In [1]:
def importData():
    from sklearn import datasets
    dataset = datasets.fetch_california_housing(as_frame = True)

    from sklearn.preprocessing import StandardScaler
    from sklearn.model_selection import train_test_split
    import numpy as np
    np.random.seed(1)

    dataset.frame_normalized = StandardScaler().fit_transform(dataset.frame)
    # We drop Longitude as well since Latitude has enough information
    X = dataset.frame_normalized[:,0:len(dataset.frame.columns) - 2]
    y = dataset.frame_normalized[:,len(dataset.frame.columns) - 1]

    X_train, X_test, y_train, y_test = train_test_split(X, y, test_size = 0.2, random_state = 9)
    X_train = np.insert(X_train, 0, np.ones(X_train.shape[0]), axis=1)
    X_test = np.insert(X_test, 0, np.ones(X_test.shape[0]), axis=1)
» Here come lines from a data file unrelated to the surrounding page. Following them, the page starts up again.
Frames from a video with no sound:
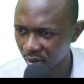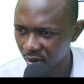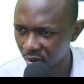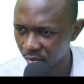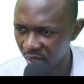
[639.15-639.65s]

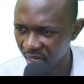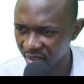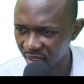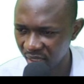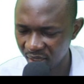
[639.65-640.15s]
So bar
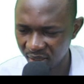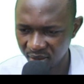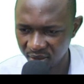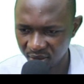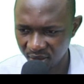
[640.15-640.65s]

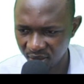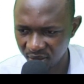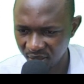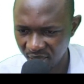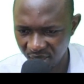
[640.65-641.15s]
salaries. Is
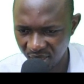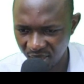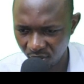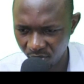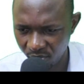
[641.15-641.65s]
there
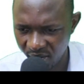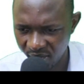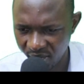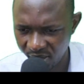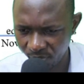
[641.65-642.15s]
anything on bar
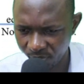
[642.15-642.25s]
again?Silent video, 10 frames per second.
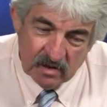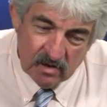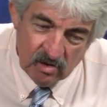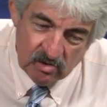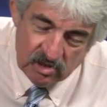
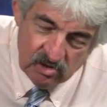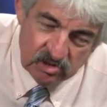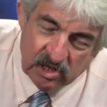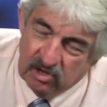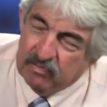you
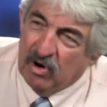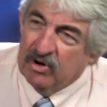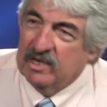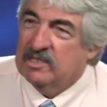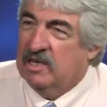said you brought
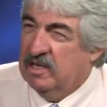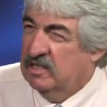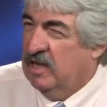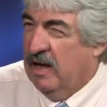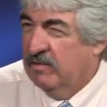these
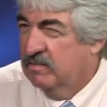kids out.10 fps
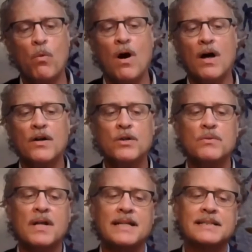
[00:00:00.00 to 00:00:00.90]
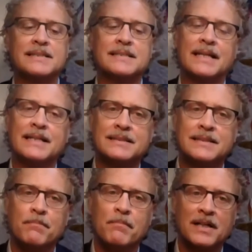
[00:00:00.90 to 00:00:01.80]
water unites things
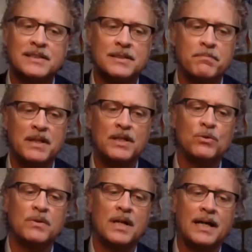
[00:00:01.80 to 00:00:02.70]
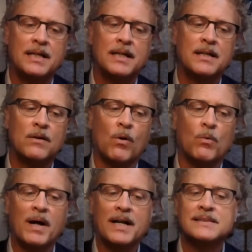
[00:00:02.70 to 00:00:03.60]
that must be united,
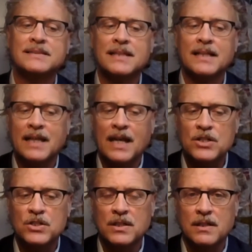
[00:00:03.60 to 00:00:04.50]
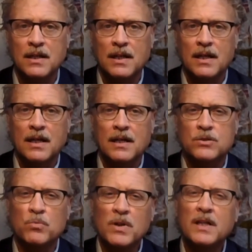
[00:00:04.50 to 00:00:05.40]
or reconciliation.
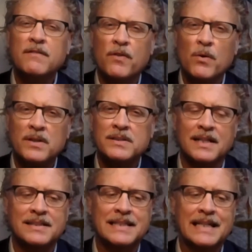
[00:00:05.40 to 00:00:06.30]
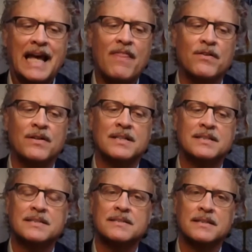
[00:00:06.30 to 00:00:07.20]
It's really focused on
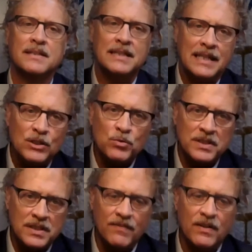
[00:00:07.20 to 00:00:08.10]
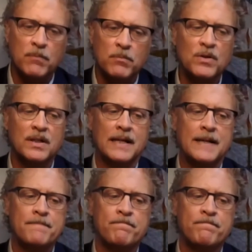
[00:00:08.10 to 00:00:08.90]
togetherness in the interest of the community.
    return X_train, y_train, X_test, y_test

In [34]:
import numpy as np

def dot(W, x):
    value = np.dot(W, x)

    def vjp(u):
        vjp_wrt_W = np.outer(u, x)  #applied to W
        vjp_wrt_x = W.T.dot(u)  #applied to x
        return vjp_wrt_x, vjp_wrt_W
        
    return value, vjp

def relu(x):
    value = np.maximum(0, x)

    def vjp(u):
        gdash = lambda y: 1 if y>=0 else 0
        vjp_wrt_x = u*np.vectorize(gdash)(x)
        return vjp_wrt_x,  
        # The comma is important!
    
    return value, vjp

def initialiseMLP_random(inputfeatures, layers, unif=False, verbose=False):
    dims = np.random.choice([i for i in range(2,8)], layers)
    if unif:
        W = [np.random.uniform(-1, 1, size=(dims[0], inputfeatures))]
    else:
        W = [np.array(np.random.rand(dims[0], inputfeatures))]
    for i in range(1, len(dims)):
        if unif:
            Wi = np.random.uniform(-1, 1, size=(dims[i], dims[i-1]))
        else:
            Wi = np.array(np.random.rand(dims[i], dims[i-1]))
        W.append(Wi)

    W.reverse()
    if unif:
        x = np.random.uniform(-1, 1, inputfeatures)
        u = np.random.uniform(-1, 1, dims[-1])
    else:
        x = np.random.uniform(0, 1, inputfeatures)
        u = np.random.uniform(0, 1, dims[-1])

    if verbose:
        print("u=", np.shape(u))
        for i in range(len(W)):
            print("W{i}=".format(i=i), np.shape(W[i]))
        print("x=", np.shape(x))

    return x, W, u

def mlp2(x, W):
    """
    input: 
        x = input data
        W = list of weight matrices, W = [Wk, ..., W3, W2, W1]
    formula:
        y = W2.q(W1.x)
    returns:
        value = evaluated value according to formula
        vjp = tuple of vjp's in order x, W
    """
    W2, W1 = W
    a, vjp_dot1 = dot(W1, x)
    b, vjp_relu = relu(a)
    c, vjp_dot2 = dot(W2, b)
    value = c

    def vjp(u):
        vjp_wrt_b, vjp_wrt_W2 = vjp_dot2(u)
        vjp_wrt_a, = vjp_relu(vjp_wrt_b)
        vjp_wrt_x, vjp_wrt_W1 = vjp_dot1(vjp_wrt_a) 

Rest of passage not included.